CHAPTER 1
In Bondage
One of the darkest clouds that oppresses the divinely illuminated and universal hope of the race is poverty.
And poverty is born of two misconceptions: first, man does not know that opulence is universal, awaiting only the opening of his own mentality to give of itself freely in every manner of uses and luxuries; and second, that he has not the faintest conception of his own power to command it.
That poverty is innate in man I am convinced by my own experience. It manifests itself first in fear. Fear is at the bottom of all poverty; fear of others, and distrust of self which is another form of fear, and the most deadly form of all. I am convinced that every shade and degree of opulence depends upon a man’s valuation of his own powers; opulence is not limited: it is we who are limited in our demand for it, and more especially in our expectation of it after we have sent out some feeble, half-fledged demand.
I have known poverty most thoroughly. I was held in a belief of its power all through the earlier part of my life; not during my childhood, however, but beginning when I was a very young woman and continuing until I found there was a Law that could command opulence, which by slow degrees I put in operation and became free.
In looking back upon my experience it does not seem that the hard work I had to do wore on my strength so bitterly as the feelings engendered by the situation. I was crushed. I looked up to others as my superiors, and was ready to take my place beneath them. This is always a pitiful thing, and a thing that leads constantly downward in the scale of being. Its effect upon one’s womanhood or manhood is as demoralizing as the disintegrating effect of alcohol on the moral character of the inebriate.

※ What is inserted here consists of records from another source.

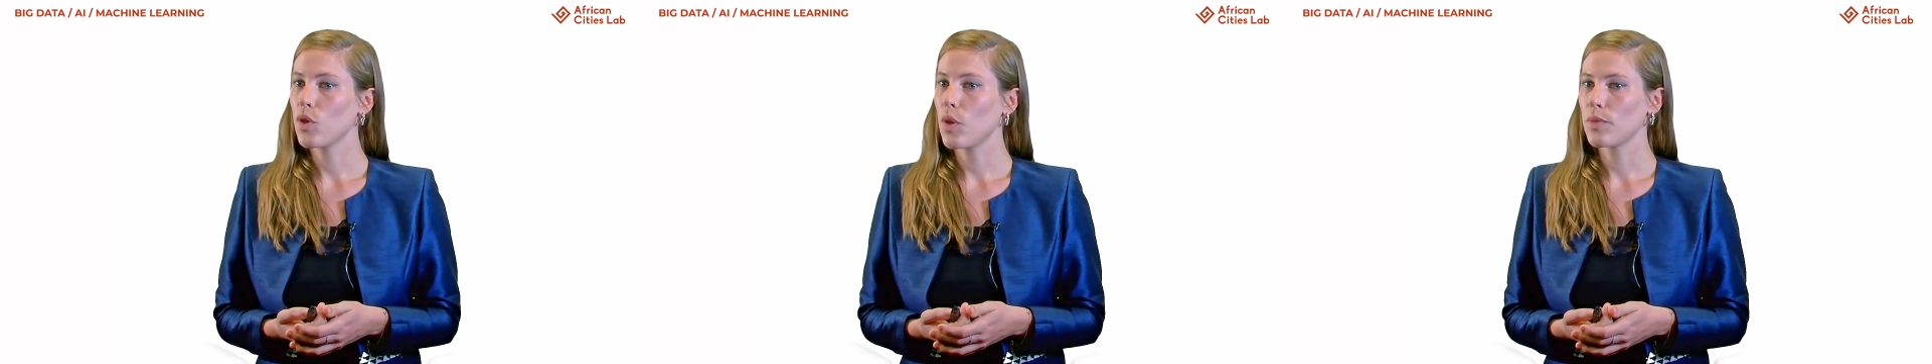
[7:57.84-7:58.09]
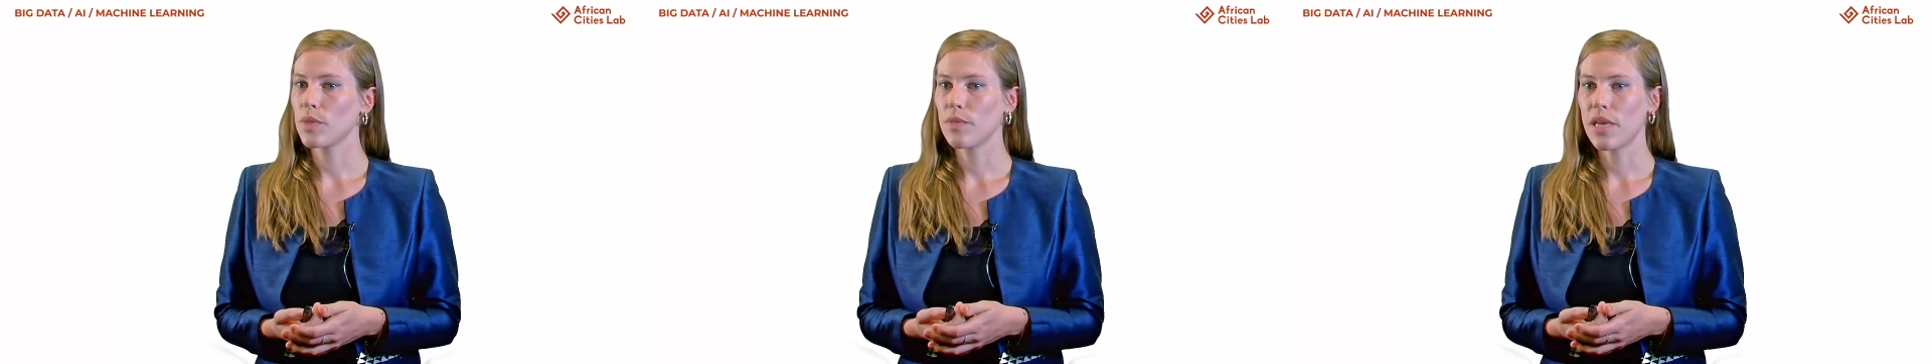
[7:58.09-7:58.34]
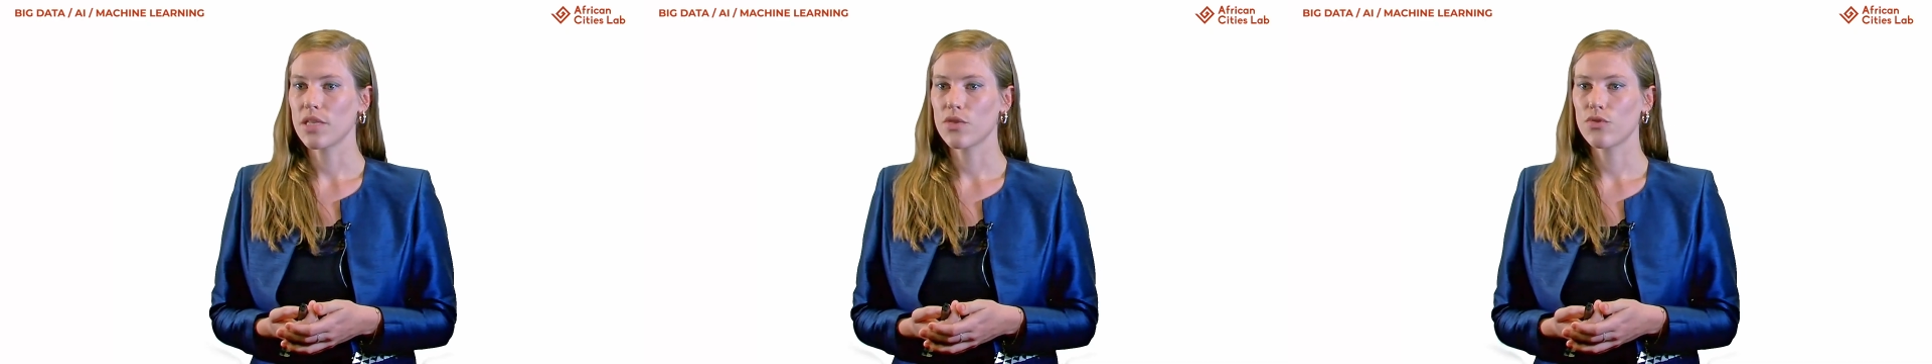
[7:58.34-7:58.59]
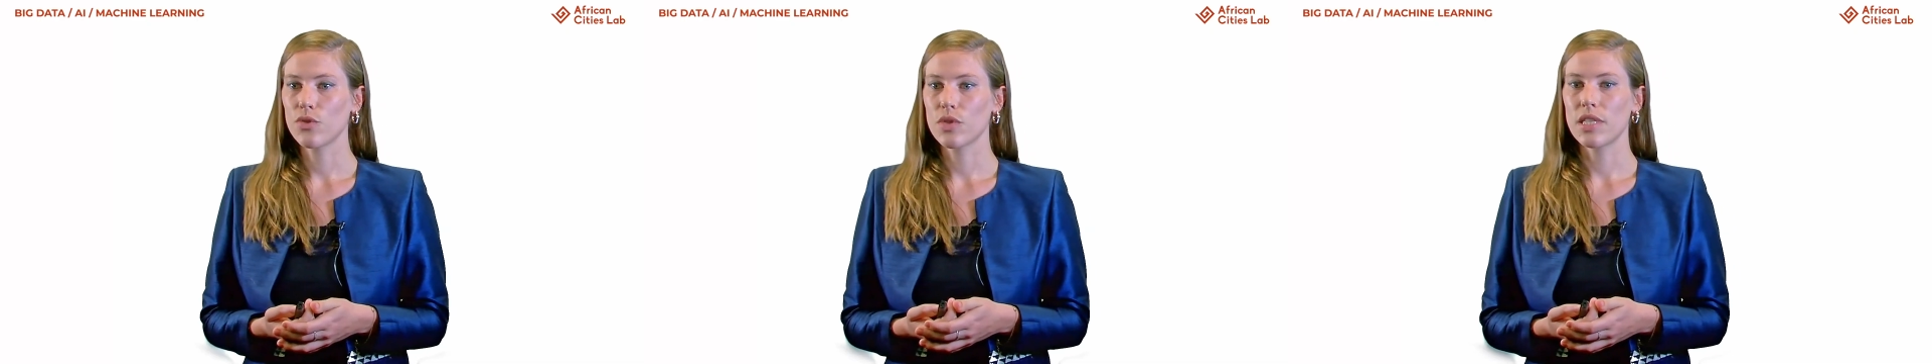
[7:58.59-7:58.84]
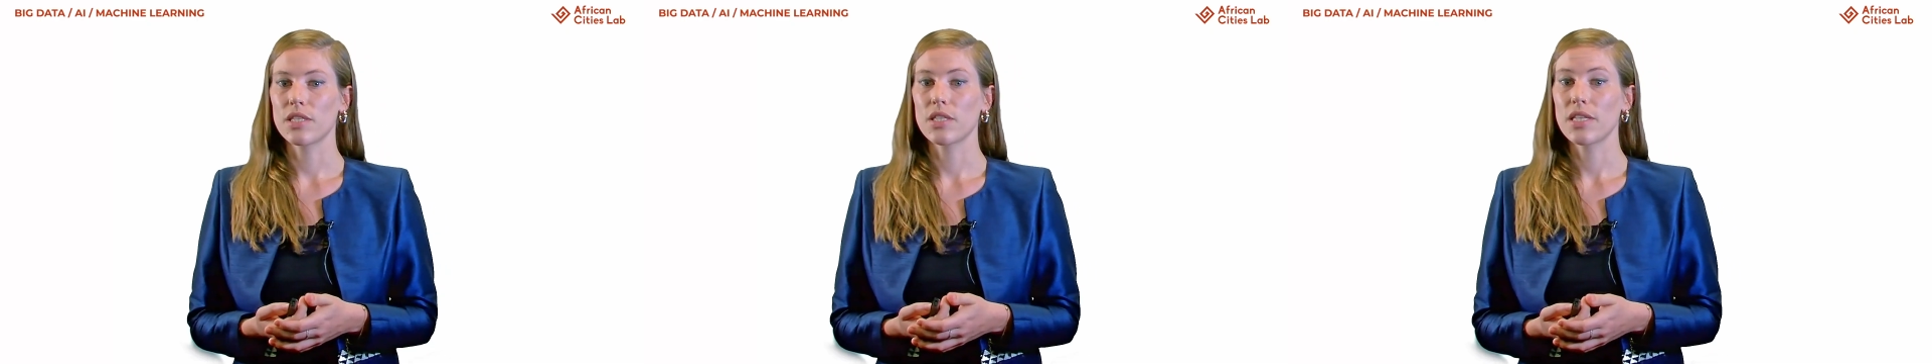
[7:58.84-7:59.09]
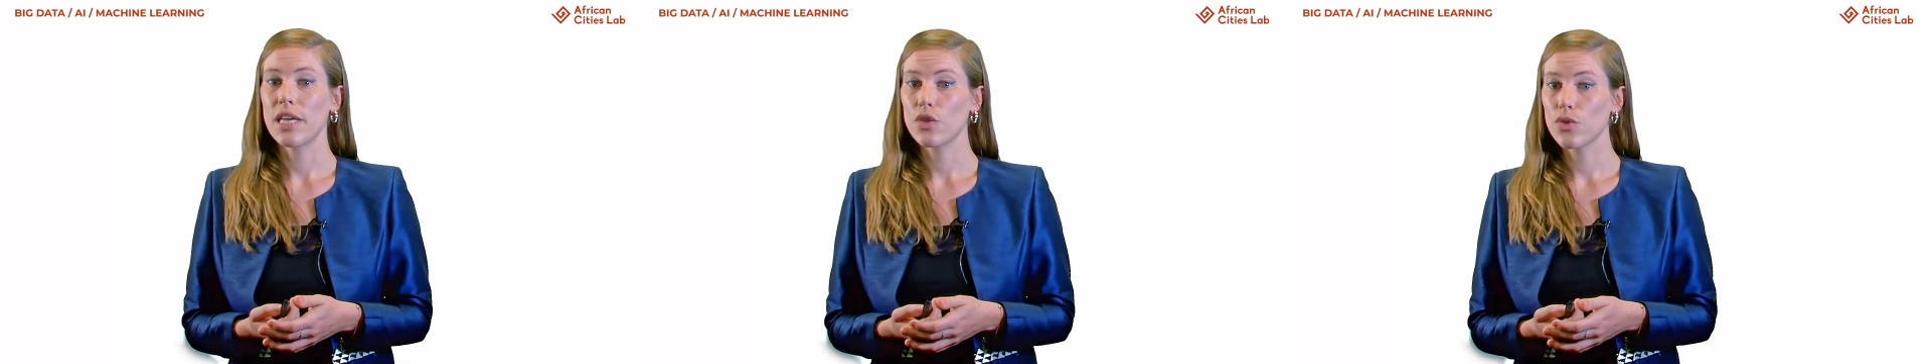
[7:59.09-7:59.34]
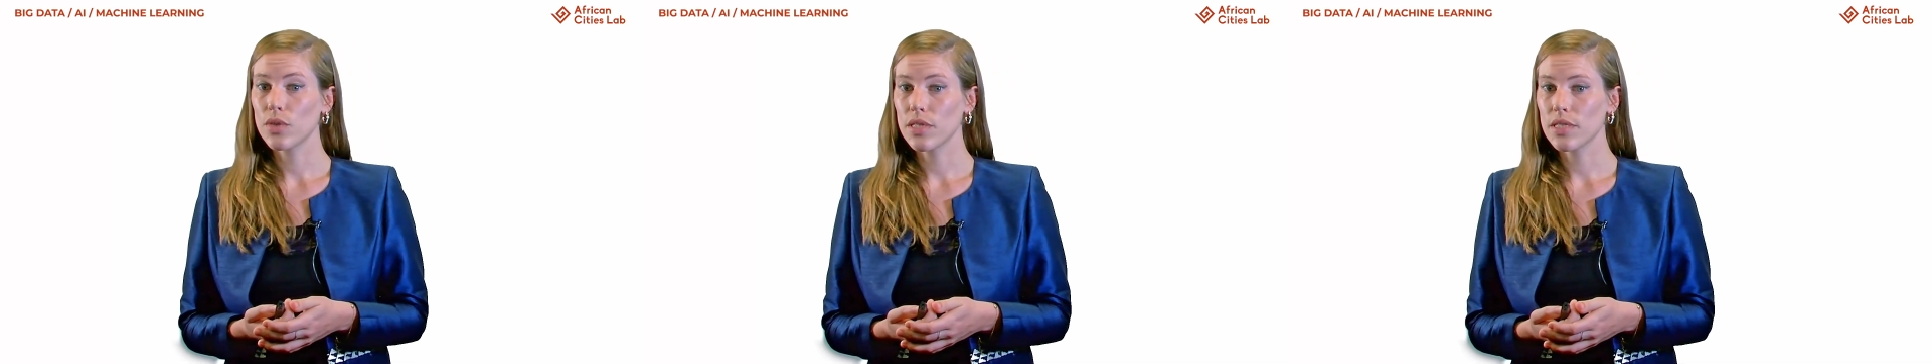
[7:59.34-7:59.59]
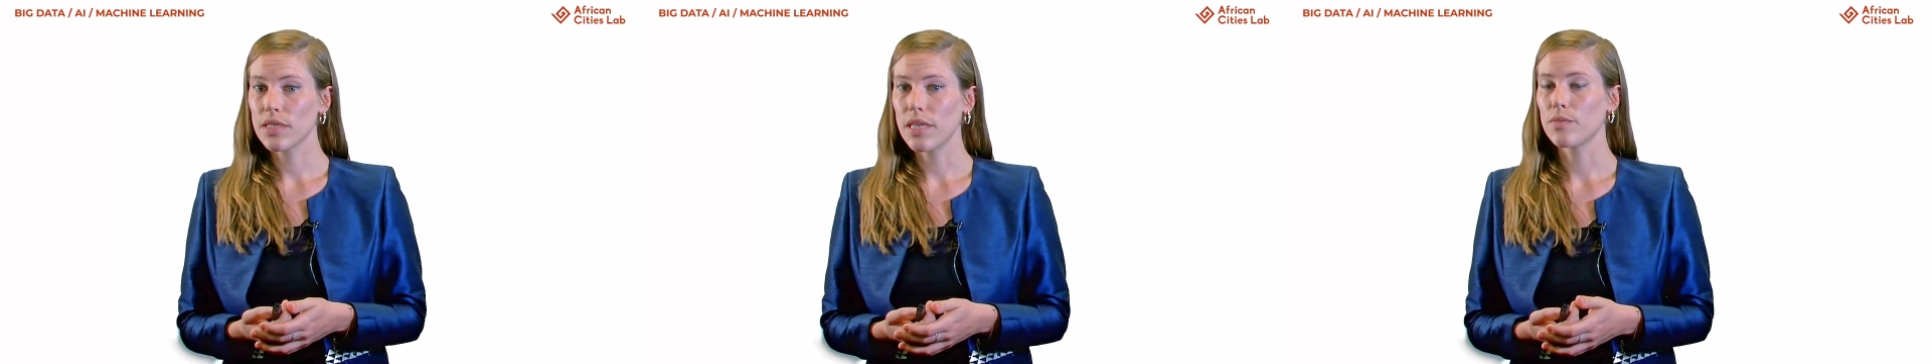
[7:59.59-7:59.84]
to optimize routes and
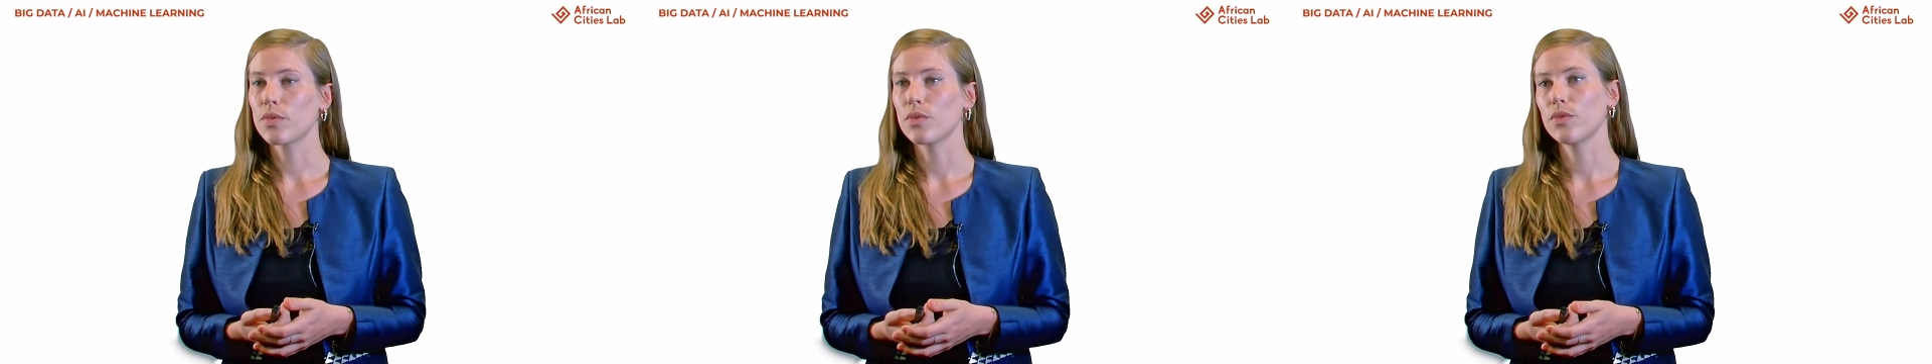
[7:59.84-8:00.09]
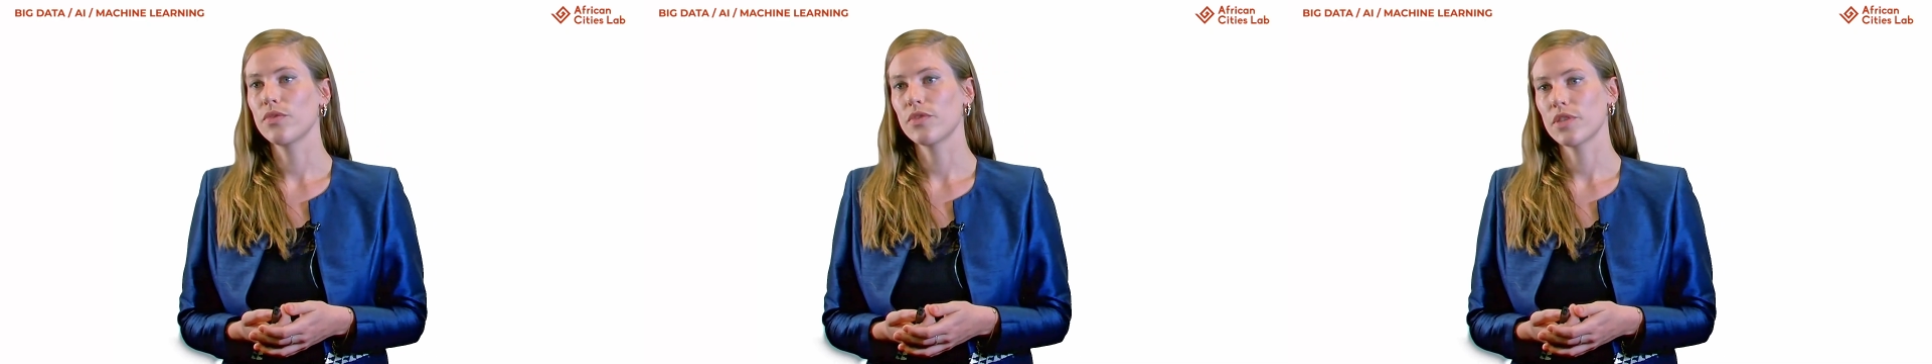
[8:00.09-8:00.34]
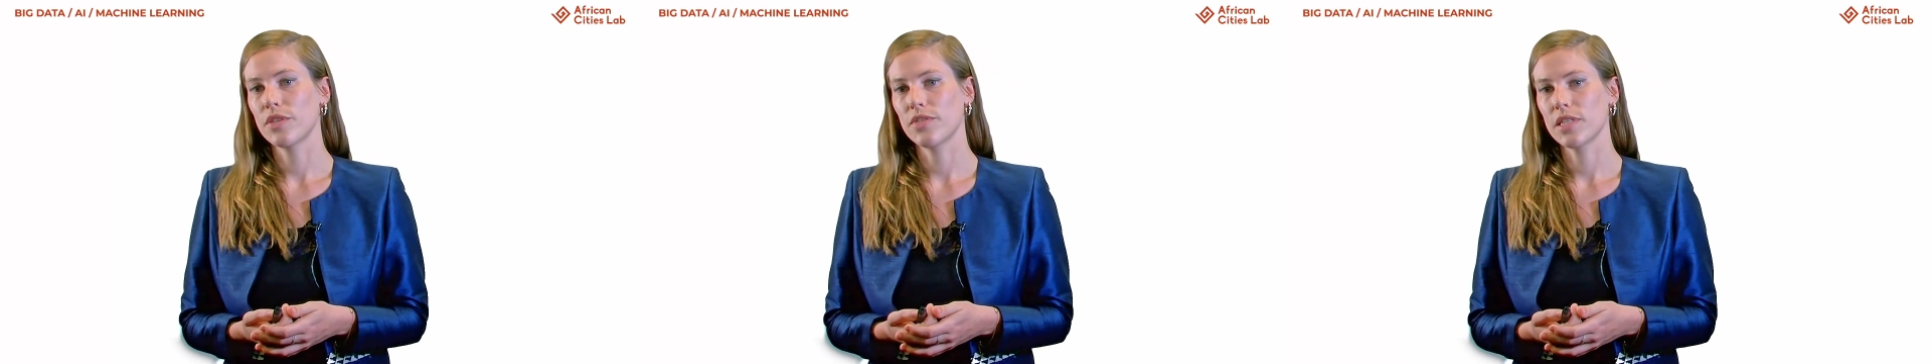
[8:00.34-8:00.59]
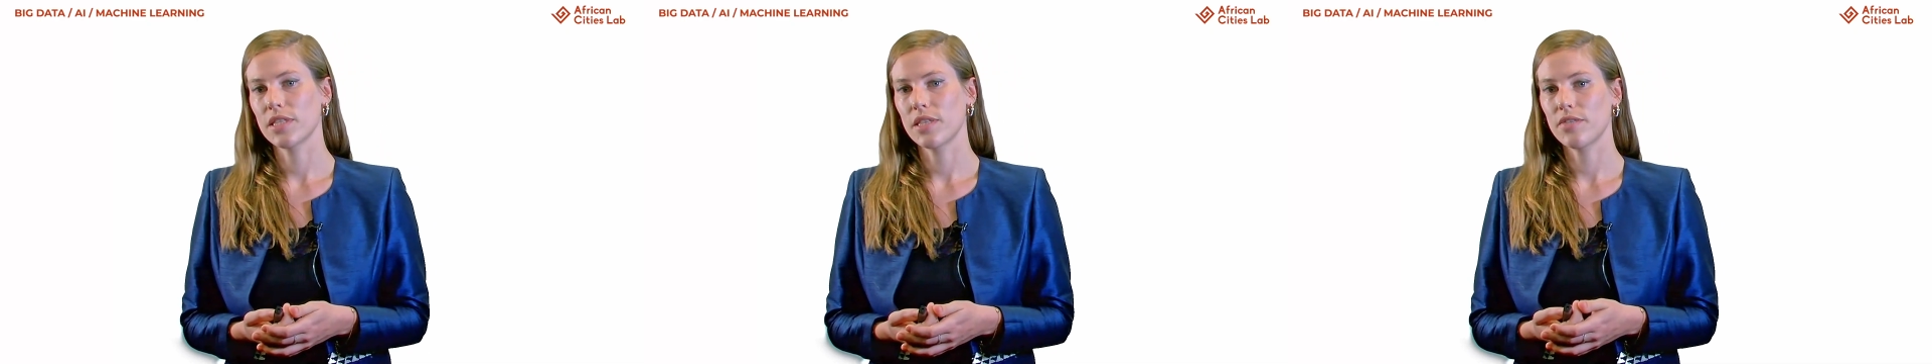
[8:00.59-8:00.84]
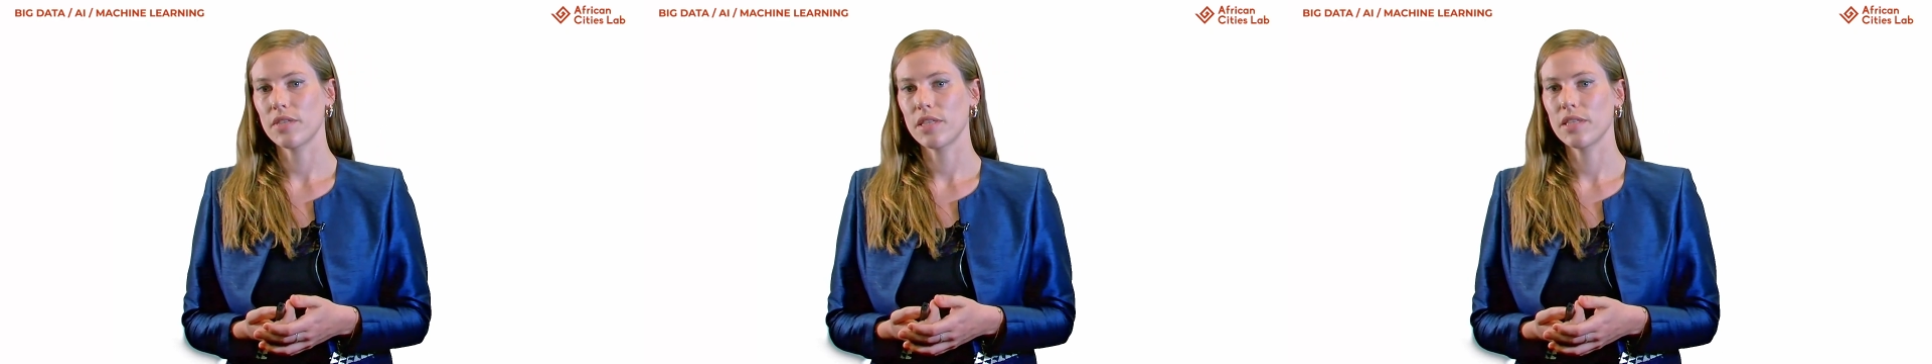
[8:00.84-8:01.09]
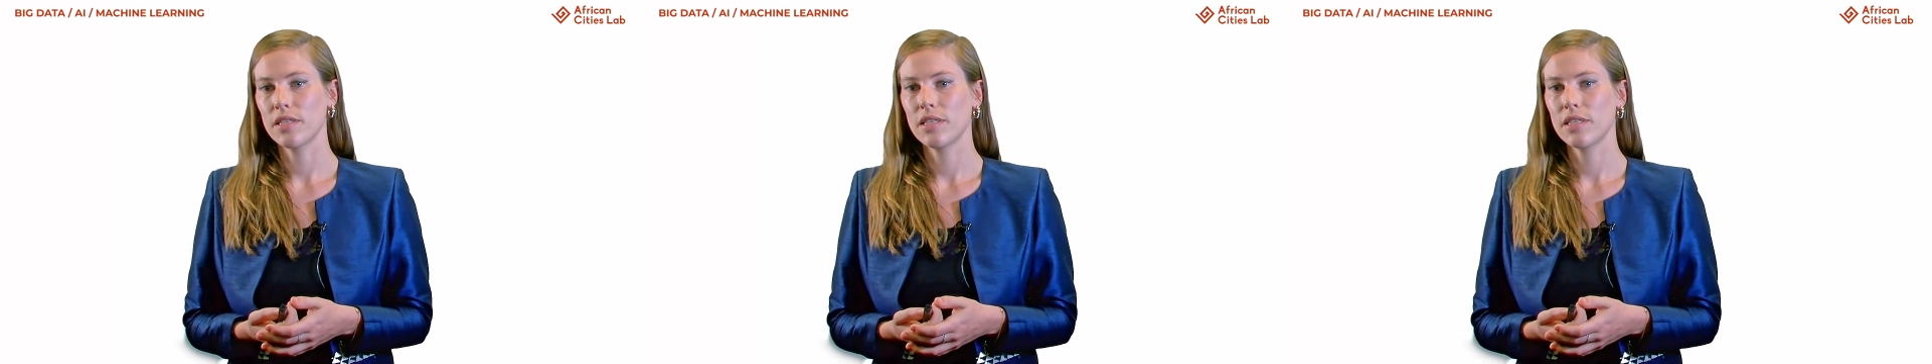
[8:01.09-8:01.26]
schedules and improve service delivery.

Nor was this all. I was tortured day and night by fear of actual want. Where the next dollar was to come from was my continual thought. It was the last thing in my thought at night; it haunted my dreams, and in the morning—mornings made dark and dreadful by the same gaunt phantom—I would be awakened by becoming gradually conscious of a weight at my heart. Arising and sitting on the side of my bed the day would face me with threats that I had no courage to meet. A thousand times in my weakness and inability to resist the present, my tears would fall all the minutes I was hastening to clothe myself.
The weight at my heart was not imaginary; it was a palpable thing and did not entirely disappear for years after I began to conquer poverty and was on the upgrade to splendid success.
There was no valid reason for all this torture except that which existed in my mind. I had been so unappreciated that I had come to regard myself as an inferior creature, and to look upon all successful persons as being more happily endowed by nature than I. I accepted this as an actual fact and did not reason upon it. Indeed it was the unawakened condition of the power within me that was responsible for the whole situation.
Fear was at the bottom of it all. A natural timidity that my education increased instead of overcoming, and the constant distrust of myself, my own powers—these two conditions shut out the light of life for me and left me in the dark and the cold where the sunshine of truth was slow in reaching me.
But at last my reasoning powers showed signs of awakening; first on the subject of religion; then on other things, and my mind broke its fetters so that I began to see light. I threw off a hundred beliefs that were considered essential to man’s salvation; and, as I kept on reasoning and my reason justified me in clinging fast to my own opinions, I slowly acquired a measure of individuality that enabled me to stand alone.
No, not alone; but to approach the place in the understanding of myself where I saw that it would be possible for me to stand alone, sometime.
My fears abated as I gradually perceived within myself a will that I argued would not be there unless it was meant for use. Previous to this I had supposed this will—when I caught sight of it at long intervals—was the Devil, and stood as the living opponent to God’s will, which I tried, strenuously, to follow by crushing my own will.
But I shall not follow the course of reasoning I adopted at this period of my growth. It did pull me through every difficulty and changed me from the most despondent, hopeless, poverty-stricken person to the most hopeful and opulent one I know in all the world. I will give the course of reasoning I followed later on in this book; but now I will continue with my experiences, all of which constitute a perfect illustration of the ideas I mean to show forth as having the power in every instance, without fail, to cure poverty and establish wealth.
I consider that person wealthy who has enough and who spends fearlessly what he has. This is my condition, and while, since I came to the plane of conscious growth, I have expended money for anything I desired, it has come to me in greater abundance than the amount necessary to satisfy all immediate desires, the natural result being accumulation, which, to me, represents the over-plus of strength. I would not be afraid to spend the last dollar I possess in property or money, for I know that more would come to me. I know that a certain mental attitude, a certain quality of thought generated by the brain will put me in the way of getting what I want. Having mastered this quality of thought and come understandingly into the use of it, the supply is bound to be equal to my demand.
To describe the mental attitude or the quality of thought may prove rather difficult since it rests on a deep understanding of man and his powers. Perhaps I had better let my further experience demonstrate the idea, and after that give the necessary explanation. I may have to go into this experience at a tiresome length, but if the reader learns the secret from it he will be repaid for the reading.